Get correct image orientation by Google Cloud Vision api (TEXT_DETECTION)
Asked Answered
I

9

22

I tried Google Cloud Vision api (TEXT_DETECTION) on 90 degrees rotated image. It still can return recognized text correctly. (see image below)

That means the engine can recognize text even the image is 90, 180, 270 degrees rotated.

However the response result doesn't include information of correct image orientation. (document: EntityAnnotation)

Is there anyway to not only get recognized text but also get the orientation?
Could Google support it similar to (FaceAnnotation: getRollAngle)

enter image description here

Illyria answered 22/12, 2016 at 14:36 Comment(2)
If you'd like this feature to exist, consider posting a feature request to the google-cloud-platform issue tracker at code.google.com/p/google-cloud-platform/issues/list.Gettogether
Thanks. I didn't know there is a such issue list. I just posted the request. code.google.com/p/google-cloud-platform/issues/detail?id=194Illyria
T
5

As described in the Public Issue Tracker, our engineering team is now aware of this feature request, and there is currently no ETA for its implementation.

Note, orientation information may already be available in your image's metadata. An example of how to extract the metadata can be seen in this Third-party library.

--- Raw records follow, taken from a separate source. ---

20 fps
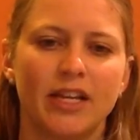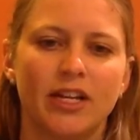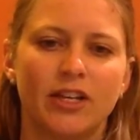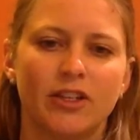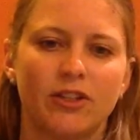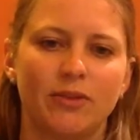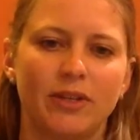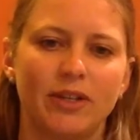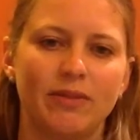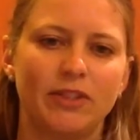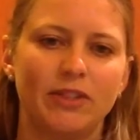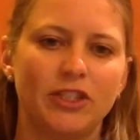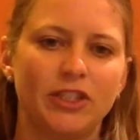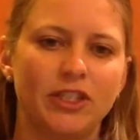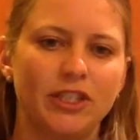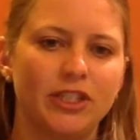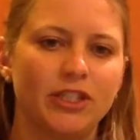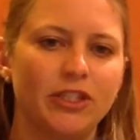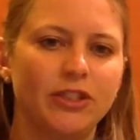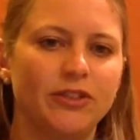So what I want
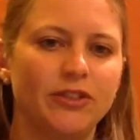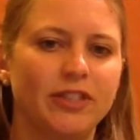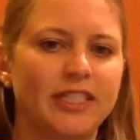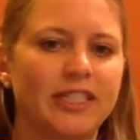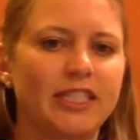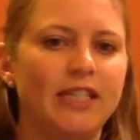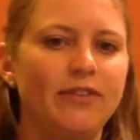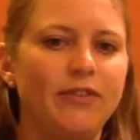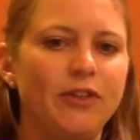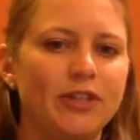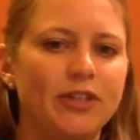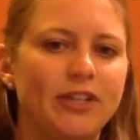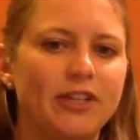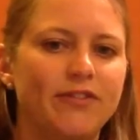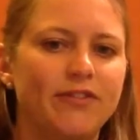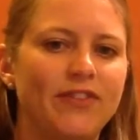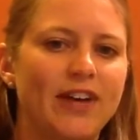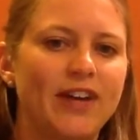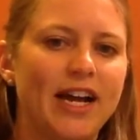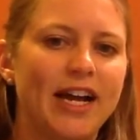you to do is see if you can
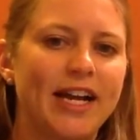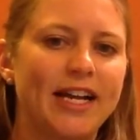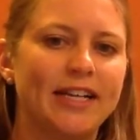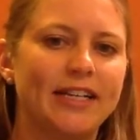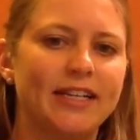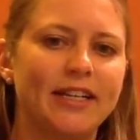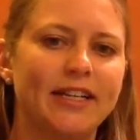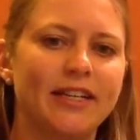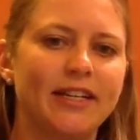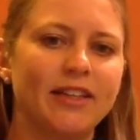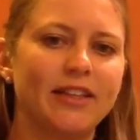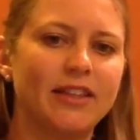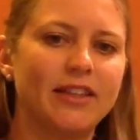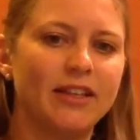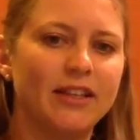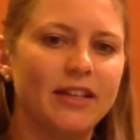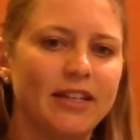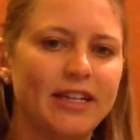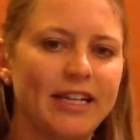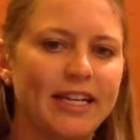find
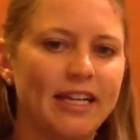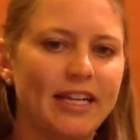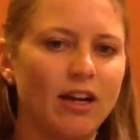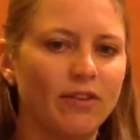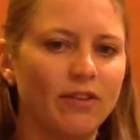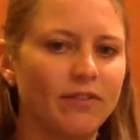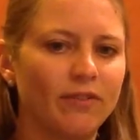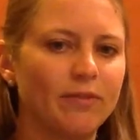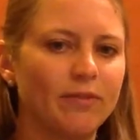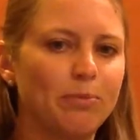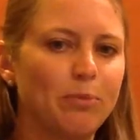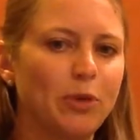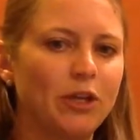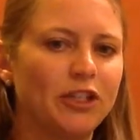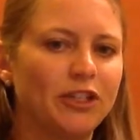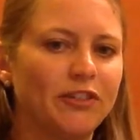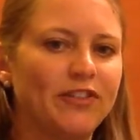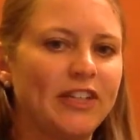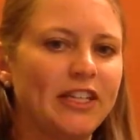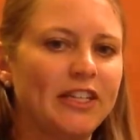or put
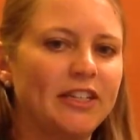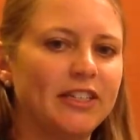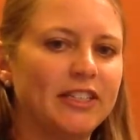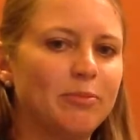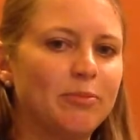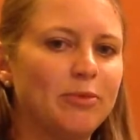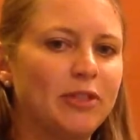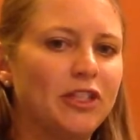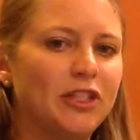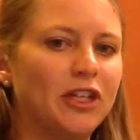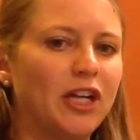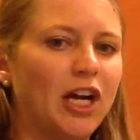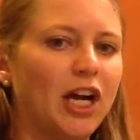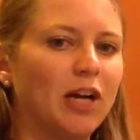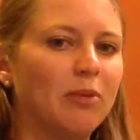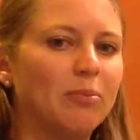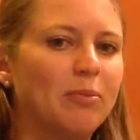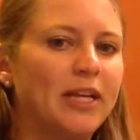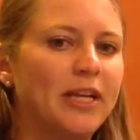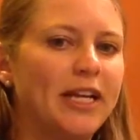your fingertips in your
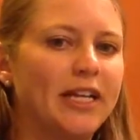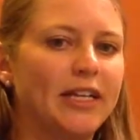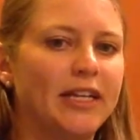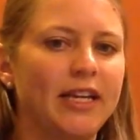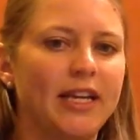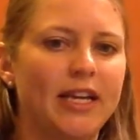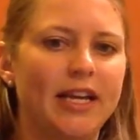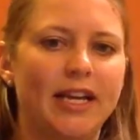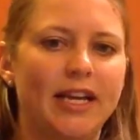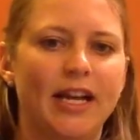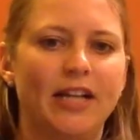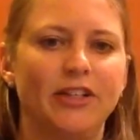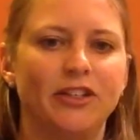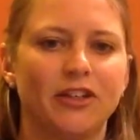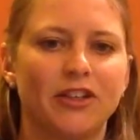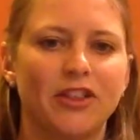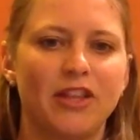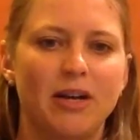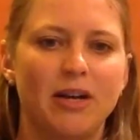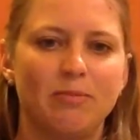armpit and your
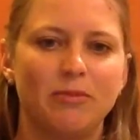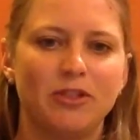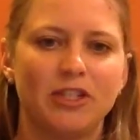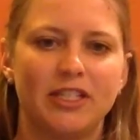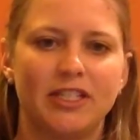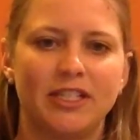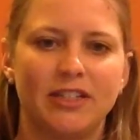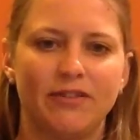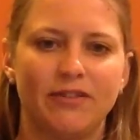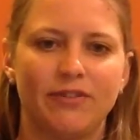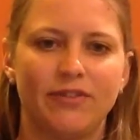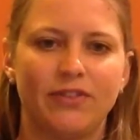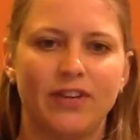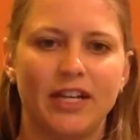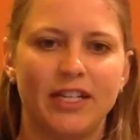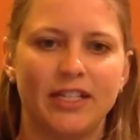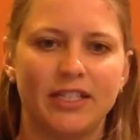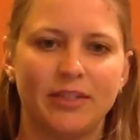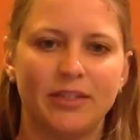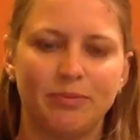thumb just in
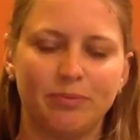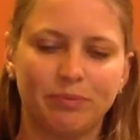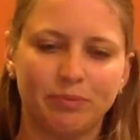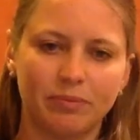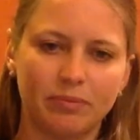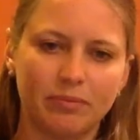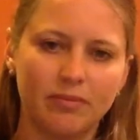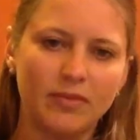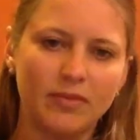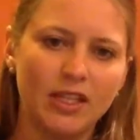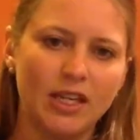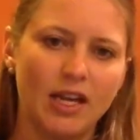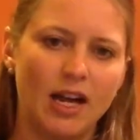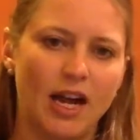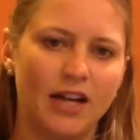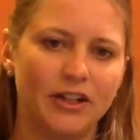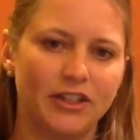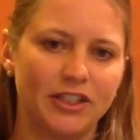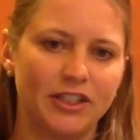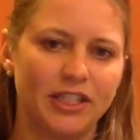front
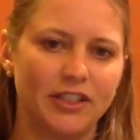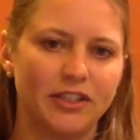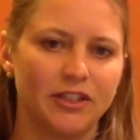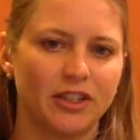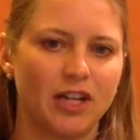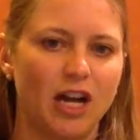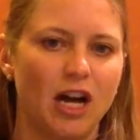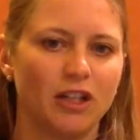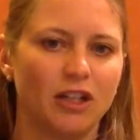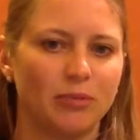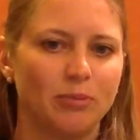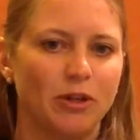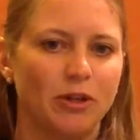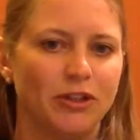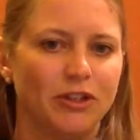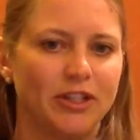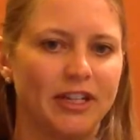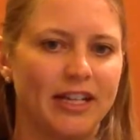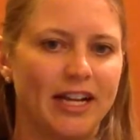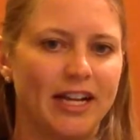underneath your collarbone. You
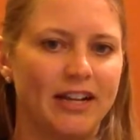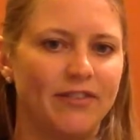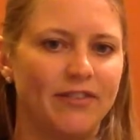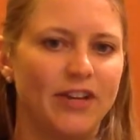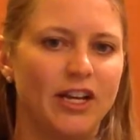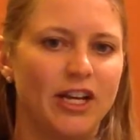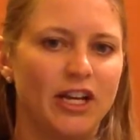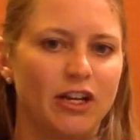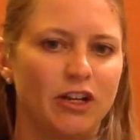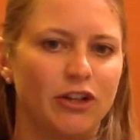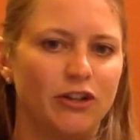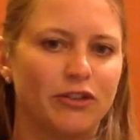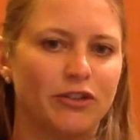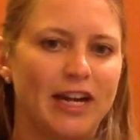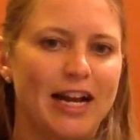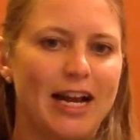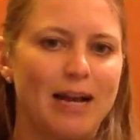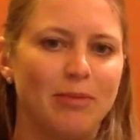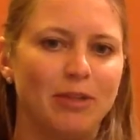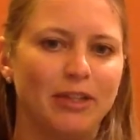can kind of
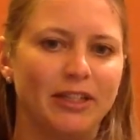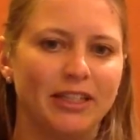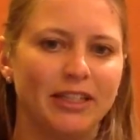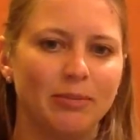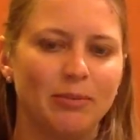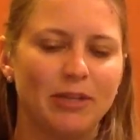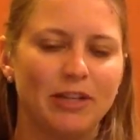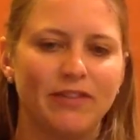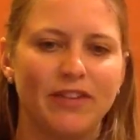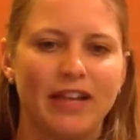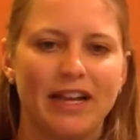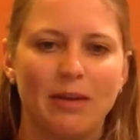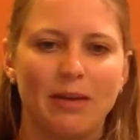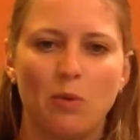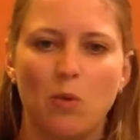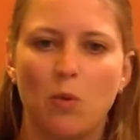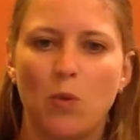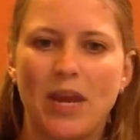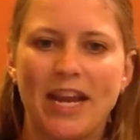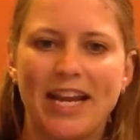grab a little bit of that
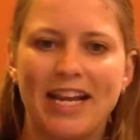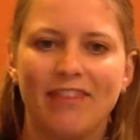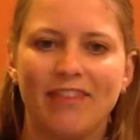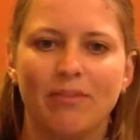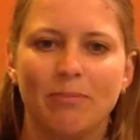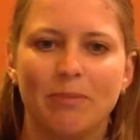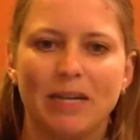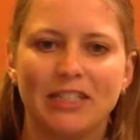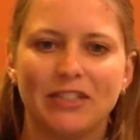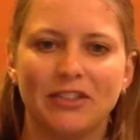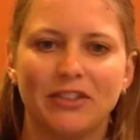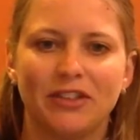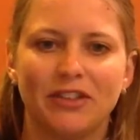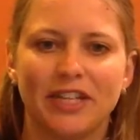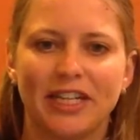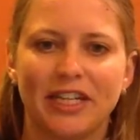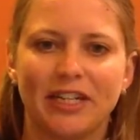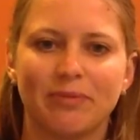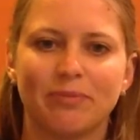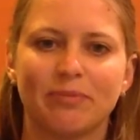wing of muscle
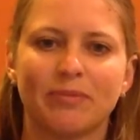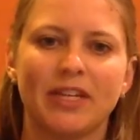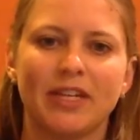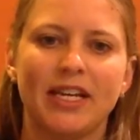there.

A broad workaround would be to check the returned "boundingPoly" "vertices" for the returned "textAnnotations". By calculating the width and height of each detected word's rectangle, you can figure out if an image is not right-side-up if the rectangle 'height' > 'width' (aka the image is sideways).

Talya answered 9/1, 2017 at 21:5 Comment(2)
curious to know how the google cloud vision can get the correct text out of an image even when the image is not horizontally aligned and needs to be rotated. How does the API know how much to rotate the image? If this information isn't in the metadata of the image, how does the cloud API find this out?Wallinga
The issue that was resolved on your side, as documented at cloud.google.com/vision/docs/reference/rest/v1p4beta1/… allows one to distinguish only between 0, 90, 180, 270 degrees rotated (and only after some math). You already have all the info one needs to deskew the image, why not return it?Maccabean
O
8

You can leverage the fact that we know the sequence of characters in a word to infer the orientation of a word as follows (obviously slightly different logic for non-LTR languages):

for page in annotation:
    for block in page.blocks:
        for paragraph in block.paragraphs:
            for word in paragraph.words:
                if len(word.symbols) < MIN_WORD_LENGTH_FOR_ROTATION_INFERENCE:
                    continue
                first_char = word.symbols[0]
                last_char = word.symbols[-1]
                first_char_center = (np.mean([v.x for v in first_char.bounding_box.vertices]),np.mean([v.y for v in first_char.bounding_box.vertices]))
                last_char_center = (np.mean([v.x for v in last_char.bounding_box.vertices]),np.mean([v.y for v in last_char.bounding_box.vertices]))

                #upright or upside down
                if np.abs(first_char_center[1] - last_char_center[1]) < np.abs(top_right.y - bottom_right.y): 
                    if first_char_center[0] <= last_char_center[0]: #upright
                        print 0
                    else: #updside down
                        print 180
                else: #sideways
                    if first_char_center[1] <= last_char_center[1]:
                        print 90
                    else:
                        print 270

Then you can use the orientation of individual words to infer the orientation of the document overall.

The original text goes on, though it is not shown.